Records from a dataset
◆ ◆ ◆

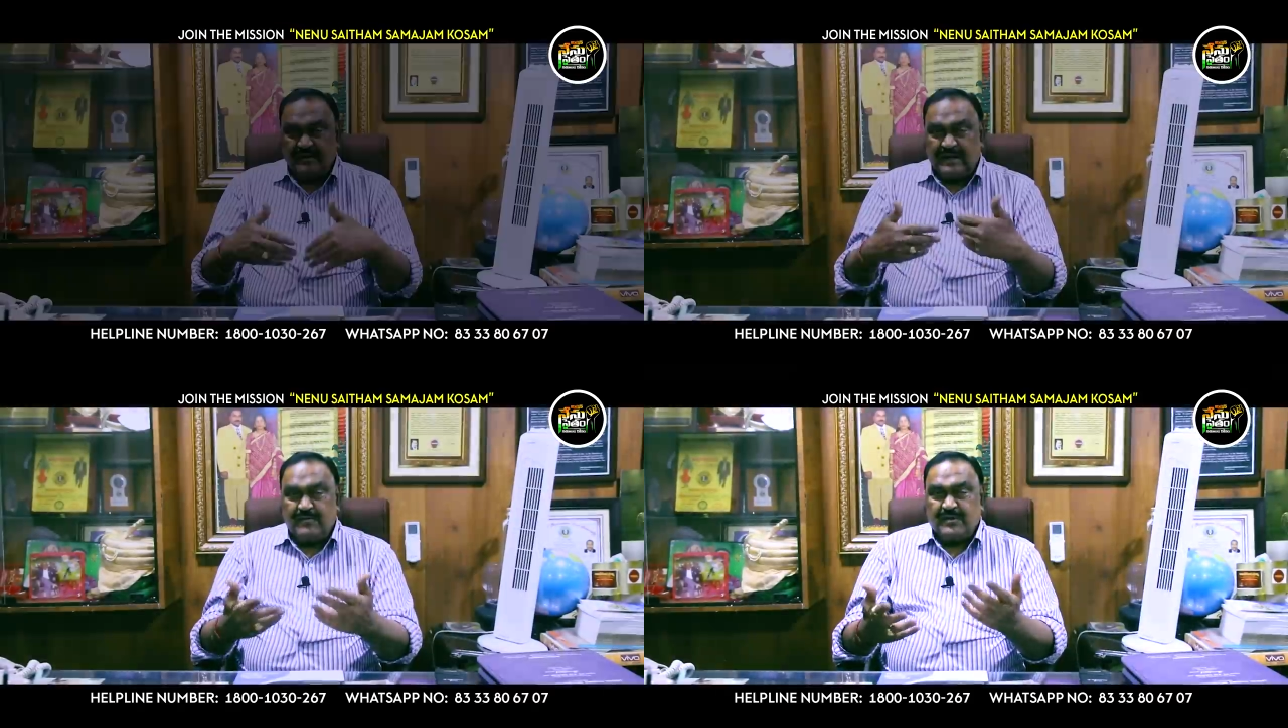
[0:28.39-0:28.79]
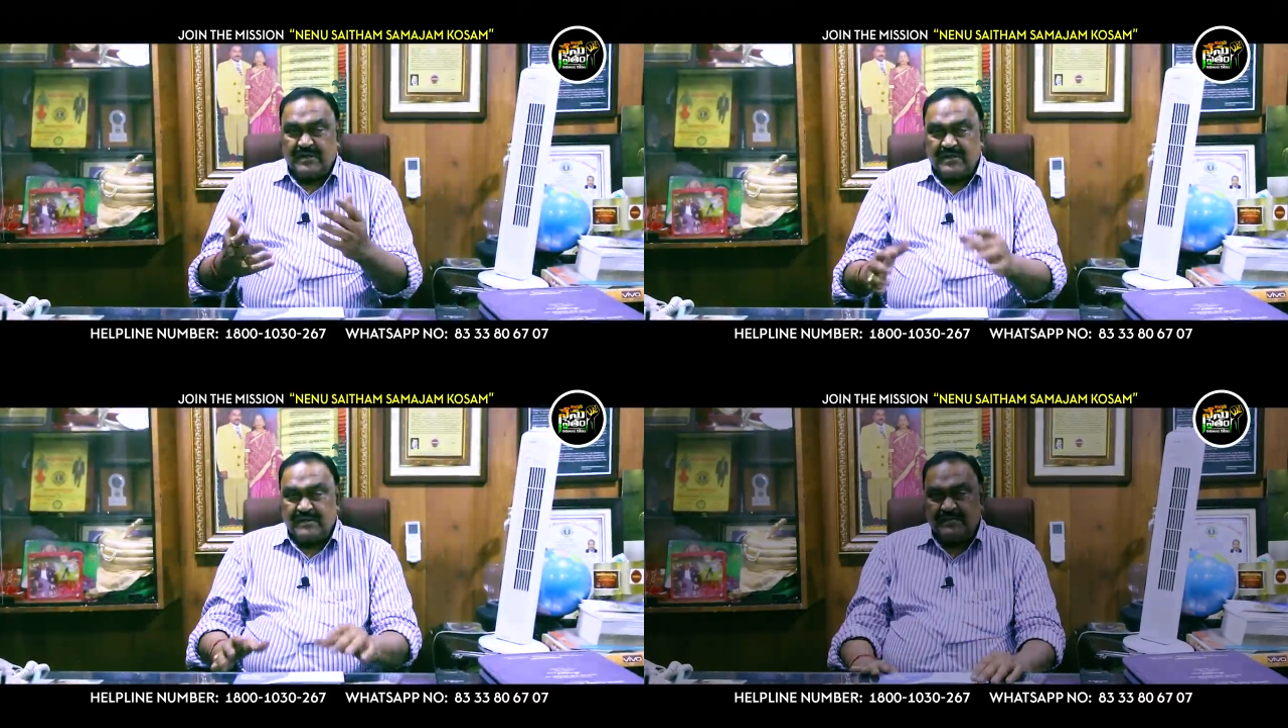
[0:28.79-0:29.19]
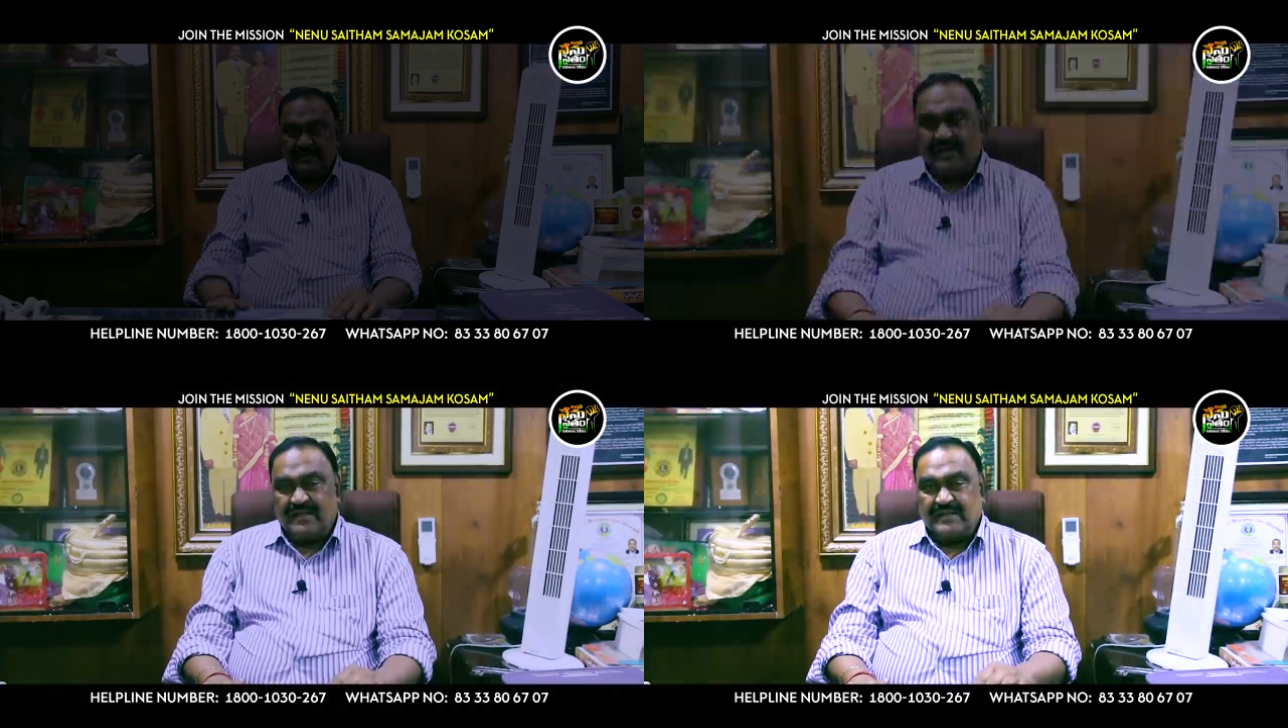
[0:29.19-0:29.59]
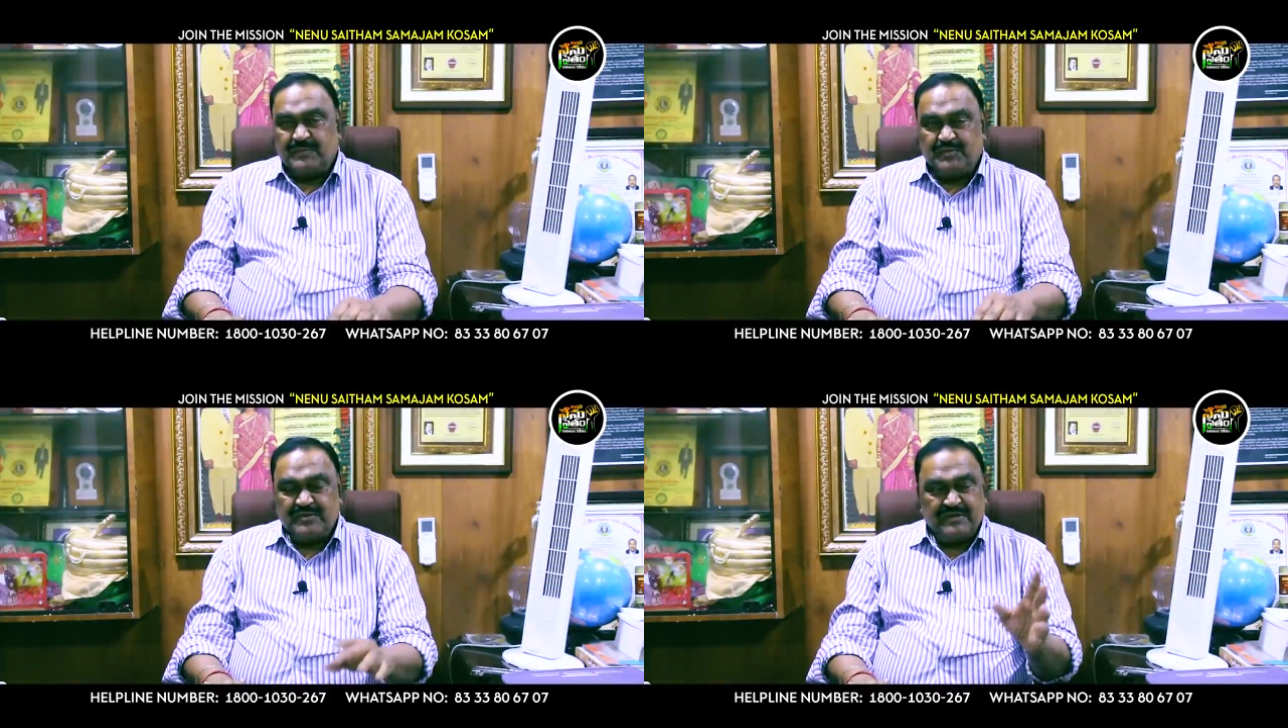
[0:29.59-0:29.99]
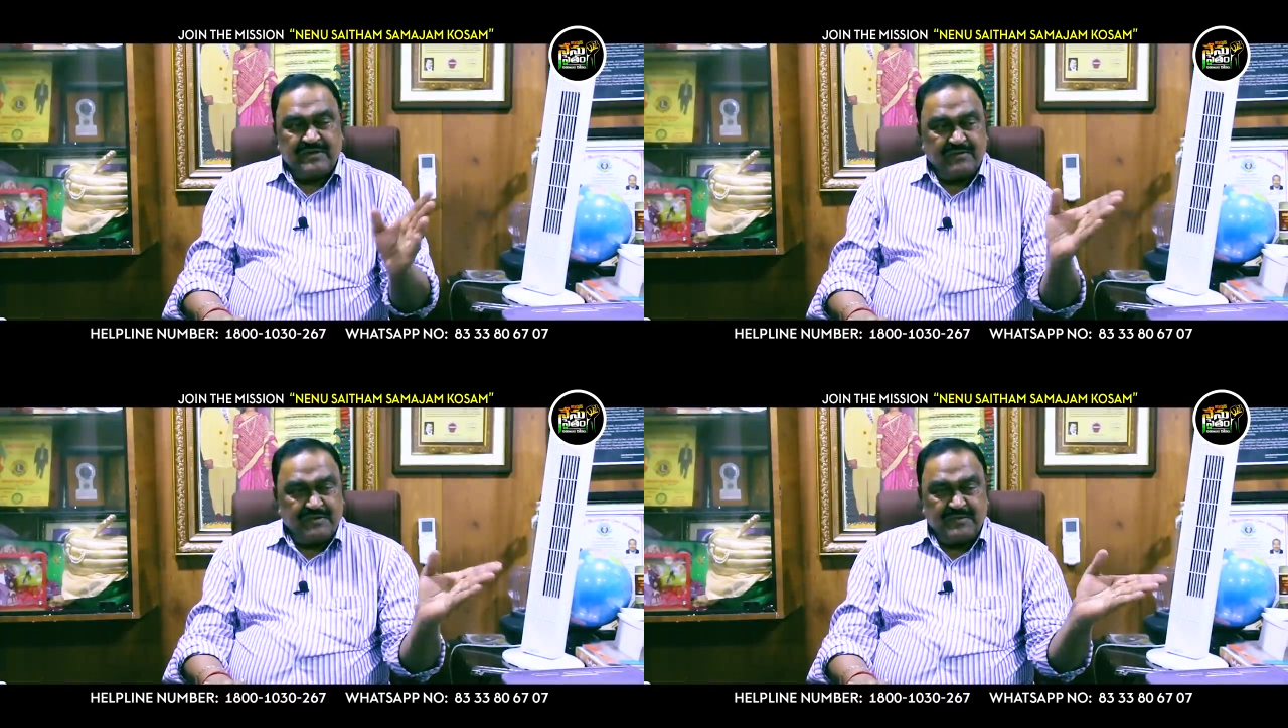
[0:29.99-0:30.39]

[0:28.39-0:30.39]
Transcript: గళం ఉండాలి అది అద్భుతంగా ఉన్న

◆ ◆ ◆

* _Description of the task_: The required output is the line containing "[0:29.59-0:29.99]" plus every line after it to the end of the data, copied exactly and with no pictures.

* _Result of this task_:
[0:29.59-0:29.99]
[0:29.99-0:30.39]

[0:28.39-0:30.39]
Transcript: గళం ఉండాలి అది అద్భుతంగా ఉన్న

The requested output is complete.